Player Profile: Robert Turbin

It’s been quite some time since a rookie running back had a true fantasy impact in year one. Last season many were expecting Mark Ingram to be just that as a New Orleans Saint. Instead the tandem system and Ingram’s ineffectiveness lessened his work load as the season progressed. Pierre Thomas and Darren Sproles are both more fantasy friendly than Ingram.

The rookie that stirred a frenzy off the waiver wire last season was DeMarco Murray. He burst onto the scene because of opportunity and now is a top tier fantasy back. It all opened up for Murray because of injuries in front of him, and the fact the Cowboys had let Marion Barber and Tashard Choice go.

Who will it be this year that surprises? It may not be for a significant amount of games like Murray, but Seattle’s rookie Robert Turbin is already on many fantasy radar watch lists after his preseason. With the Seahawks letting workmanlike beast Marshawn Lynch rest in the preseason, Turbin has received the majority of carries and looked impressive.

The fourth round pick out of Utah State might be the most physically imposing running back in the NFL already. His physique particularly in his arms are comparable to former Arizona Cardinal/Tampa Bay running back Michael Pittman. Statistically Turbin has been solid from game one in the preseason, and last week against Kansas City he had over 90 yards rushing.

Pete Carroll sort of shares the same values as Mike Shanahan. If you’re producing he is not afraid to make a move. No matter the salary of the player that is supposed to have that position. It creates a continual reevaluation of roster positions even during the season.

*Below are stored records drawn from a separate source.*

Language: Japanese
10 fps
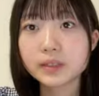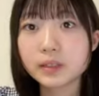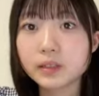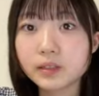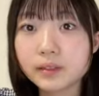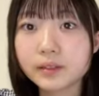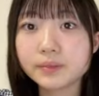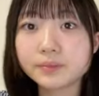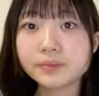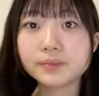だから
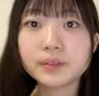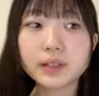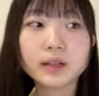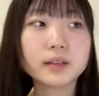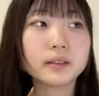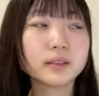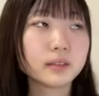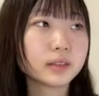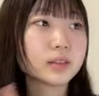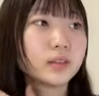なんか
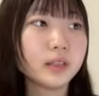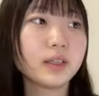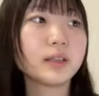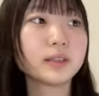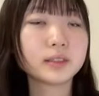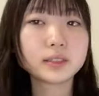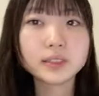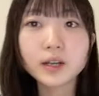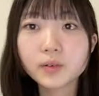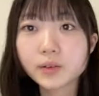すごいちっ
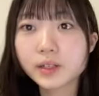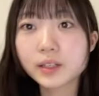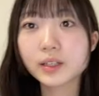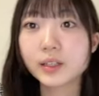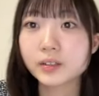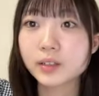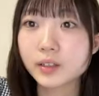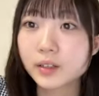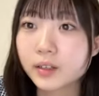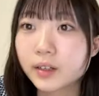ちゃい頃から仲良かっ
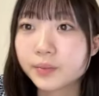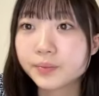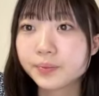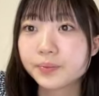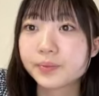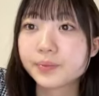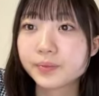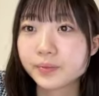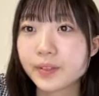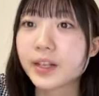たからっ
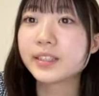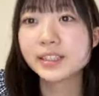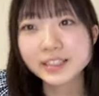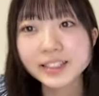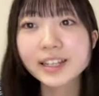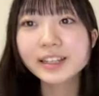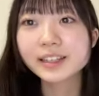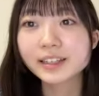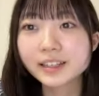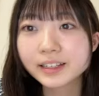て感じですね
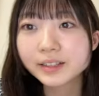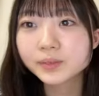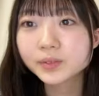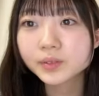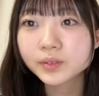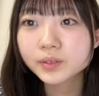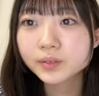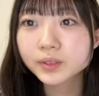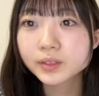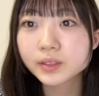多分高校の
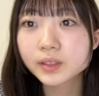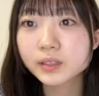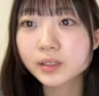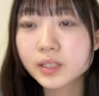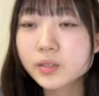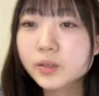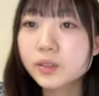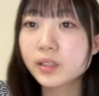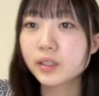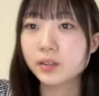友達より長いですけどえそう
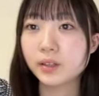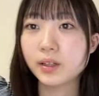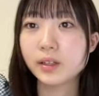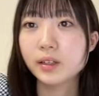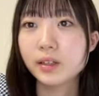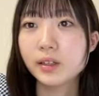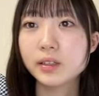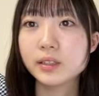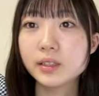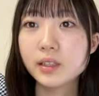なんだよね
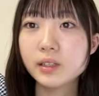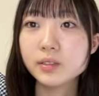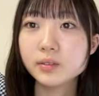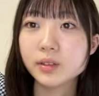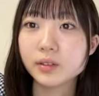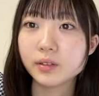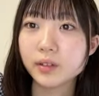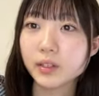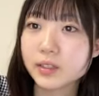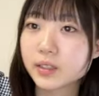絶対にそうなんだよ
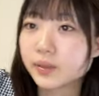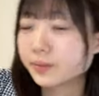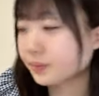だってさ、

Drafting in your fantasy leagues, Robert Turbin was already an automatic handcuff for Marshawn Lynch. A year ago Lynch received the majority of carries as the Seahawks did not have a back behind him capable of handling duties. That will change with Turbin, who should get five to seven carries a game to spell Lynch.

This could boost Lynch’s fantasy impact. He will be fresher over the course of the season and not overworked as he was a year ago.

Lynch has missed preseason action with a back injury that Seattle has said is minor. In fact Lynch has practiced in the majority of Seahawks practices. An area everyone knows Lynch is on a short leash is his off the field issues. It was one of the main reasons why Buffalo decided to let him go, and he has already had a few issues as a Seahawk. One more offense and a suspension or upper management move could come.

The style that Lynch runs with is not one of longevity for a running back. If Turbin was not handcuffed by Marshawn Lynch owners and you have roster spots to tinker with, pick up Turbin and sit him on your bench.

Bench players do not necessarily always have to be integral weekly parts of your fantasy team. If you are overloaded it just makes decisions harder on Sundays when you’re trying to fulfill your starters. Bench points you see can be frustrating and cause you a loss from the wrong insertion. So it’s always good to have a player or two with upside that won’t cause you headaches weekly.